[Collected data entries]
○ ○ ○ ○ ○ ○ ○

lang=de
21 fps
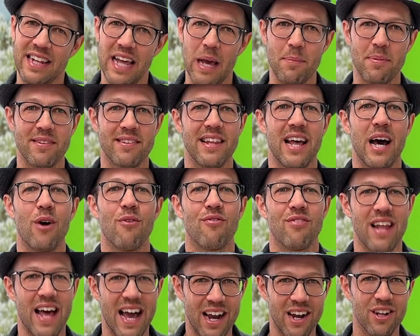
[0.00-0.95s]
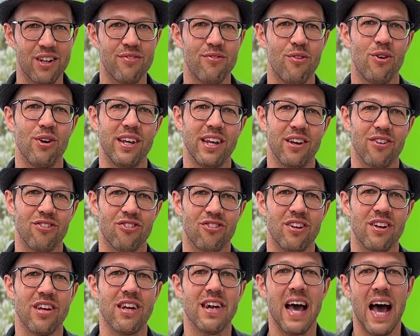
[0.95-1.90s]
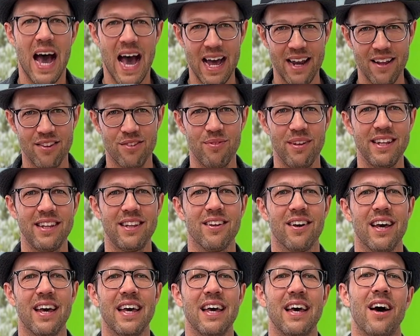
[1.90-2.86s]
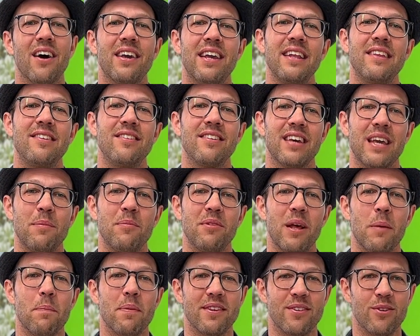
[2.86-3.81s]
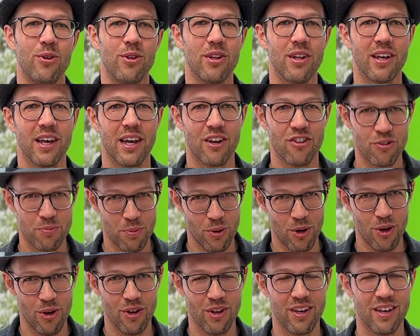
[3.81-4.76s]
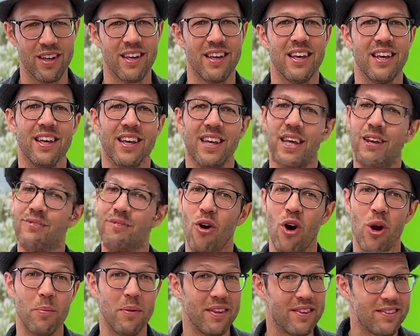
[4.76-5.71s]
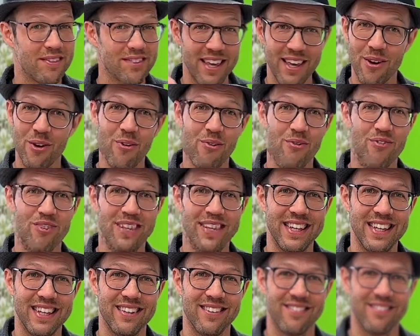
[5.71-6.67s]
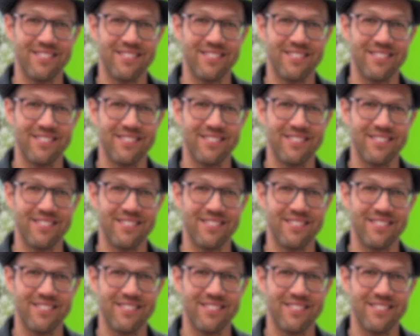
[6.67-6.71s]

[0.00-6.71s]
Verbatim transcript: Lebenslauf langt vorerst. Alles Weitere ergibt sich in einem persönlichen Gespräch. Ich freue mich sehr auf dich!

○ ○ ○ ○ ○ ○ ○

* _Work instruction_: Line by line, retype the records above exactly, minus the images.

* _Reply_:
lang=de
21 fps
[0.00-0.95s]
[0.95-1.90s]
[1.90-2.86s]
[2.86-3.81s]
[3.81-4.76s]
[4.76-5.71s]
[5.71-6.67s]
[6.67-6.71s]

[0.00-6.71s]
Verbatim transcript: Lebenslauf langt vorerst. Alles Weitere ergibt sich in einem persönlichen Gespräch. Ich freue mich sehr auf dich!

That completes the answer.